Again, Paulson is becoming popular among Lutherans in particular. He uses words that often sound sanctified. But dig deeper into the broader contexts of his words. Suddenly, they no longer mean what we assumed they meant. For example, the Bible speaks of the atonement as Christ’s substitutionary sacrifice for humanity’s sin. He had to die. It was necessary for our salvation. From there, the Bible communicates faith as the avenue for receiving the merits of this great exchange. For Paulson, he sure does go out of his way to communicate the atonement as more of a display than a necessity. It’s less about Christ fulfilling the Law’s demands or assuaging the divine wrath aimed directly at sinners and more concerned with God’s ability to show His love and say to all who believe, “You are forgiven.” With this as the baseline for the atonement, who really needs the crucifixion? Apparently, not anyone. Jesus didn’t need to die. He merely did it to show us how much he loved us.

Does the Lord’s gruesome death show us just how much He loves us? Yes. I say that in sermons all the time. But is it the atonement’s deepest purpose? No. Confusing this, Paulson can ultimately claim that God completely “disregards the Law when He forgives sins.”

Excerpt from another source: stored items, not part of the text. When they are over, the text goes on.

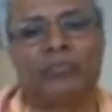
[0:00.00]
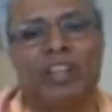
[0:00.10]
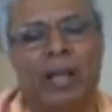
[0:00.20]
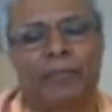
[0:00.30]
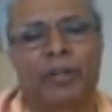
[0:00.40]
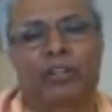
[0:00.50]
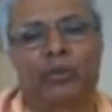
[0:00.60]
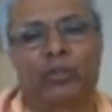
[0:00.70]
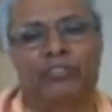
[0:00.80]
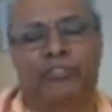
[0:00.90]
have got
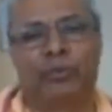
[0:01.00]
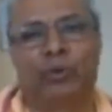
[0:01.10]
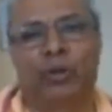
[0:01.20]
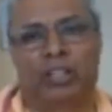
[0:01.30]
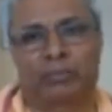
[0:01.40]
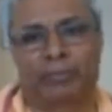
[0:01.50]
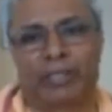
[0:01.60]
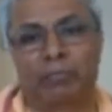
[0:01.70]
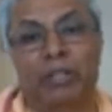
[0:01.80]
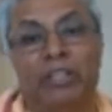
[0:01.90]
only few words, but
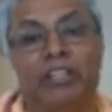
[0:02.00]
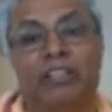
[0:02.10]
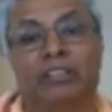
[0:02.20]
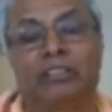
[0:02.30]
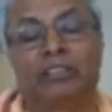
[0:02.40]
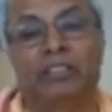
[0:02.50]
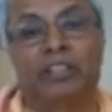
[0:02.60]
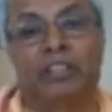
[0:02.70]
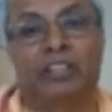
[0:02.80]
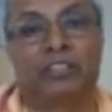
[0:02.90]
meaning
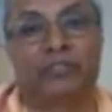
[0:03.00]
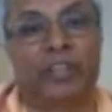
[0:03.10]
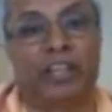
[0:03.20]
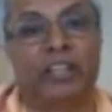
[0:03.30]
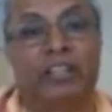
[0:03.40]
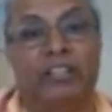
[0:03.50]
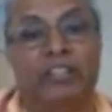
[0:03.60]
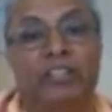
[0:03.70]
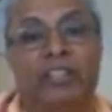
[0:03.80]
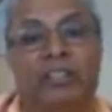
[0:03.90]
is very
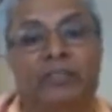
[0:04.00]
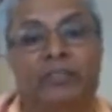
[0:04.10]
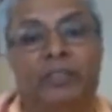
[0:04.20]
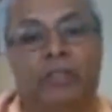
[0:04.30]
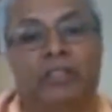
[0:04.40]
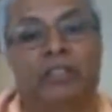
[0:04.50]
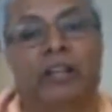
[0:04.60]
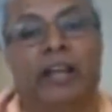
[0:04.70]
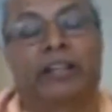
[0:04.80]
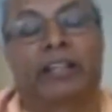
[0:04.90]
deep
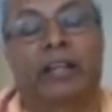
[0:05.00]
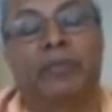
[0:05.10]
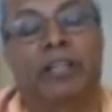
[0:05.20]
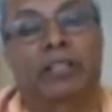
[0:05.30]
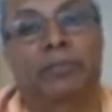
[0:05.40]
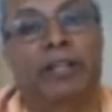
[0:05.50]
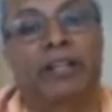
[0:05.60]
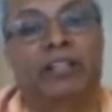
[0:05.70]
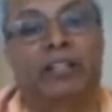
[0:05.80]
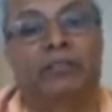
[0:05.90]
and can be
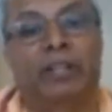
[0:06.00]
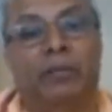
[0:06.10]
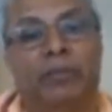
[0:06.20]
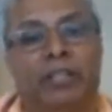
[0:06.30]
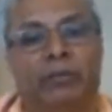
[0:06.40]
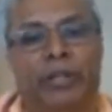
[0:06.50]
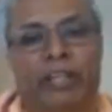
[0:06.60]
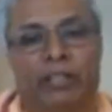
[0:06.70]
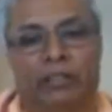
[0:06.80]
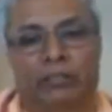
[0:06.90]
explained in a very big way.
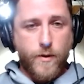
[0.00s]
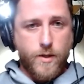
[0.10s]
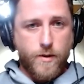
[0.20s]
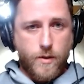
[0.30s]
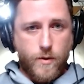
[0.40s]
It's
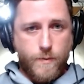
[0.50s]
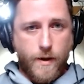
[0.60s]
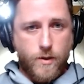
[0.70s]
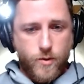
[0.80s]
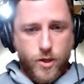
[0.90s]
also a
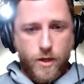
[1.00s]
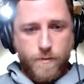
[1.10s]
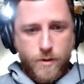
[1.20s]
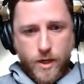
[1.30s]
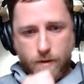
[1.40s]
Spectral Shield
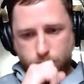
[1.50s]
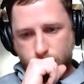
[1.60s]
machine,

But He doesn’t do that. God’s Law is never irrelevant. It cannot just be disregarded as though, by His divine omnipotence, He’s somehow capable of turning a blind eye to what is innate to His nature. God is good. His Law is good. It is fixed. And it must be kept. Either we do it, or Jesus does it and applies the benefits to us. The thing is, we’re imperfect. We can’t do it. Jesus can. And He did. He lived perfectly in our place. Even though innocent, He suffered the consequences we deserved and died beneath their incredible weight. Faith believes and receives this. By the power of the Holy Spirit at work through this Gospel, we are recreated to love His Law—to want to keep it. That’s typically referred to as the Third Use of the Law. Believe it or not, the Third Use is not apart from genuine atonement theology.

When Paulson speaks of Jesus’s atoning work, his context is different. He’s using the same word, but has an entirely different meaning. He does not mean what the Bible means. As a result, we should expect other theologies he espouses to be just as confused. How could they not? To confuse the atonement even in the slightest is to confuse the entire Gospel, making phrases like “outlaw God” and “radical grace” suspect. In fact, in his latest article, Paulson claims Moses made up the doctrine of sanctification because he couldn’t understand how God could simply declare him righteous apart from the Law. That’s a stretch and then some. However, it makes sense when I know that God’s Law is more or less irrelevant to Paulson.

I suppose I’m trying to say that a reader can thwart this confusion and avoid this nonsense when better acquainted with the writer’s contextual meanings. Of course, discerning these things takes work. But preserving truth is a laborious trade. Writer or reader, Christians are called to deal in language’s stock exchanges. When we see misdealing (the deliberate or accidental redefining of words), we call it out, enlightening others of the potentially bankrupting information swap. When we see prized opportunities communicating beautiful truths, we herald them, encouraging others to reap the same lovely benefits we did.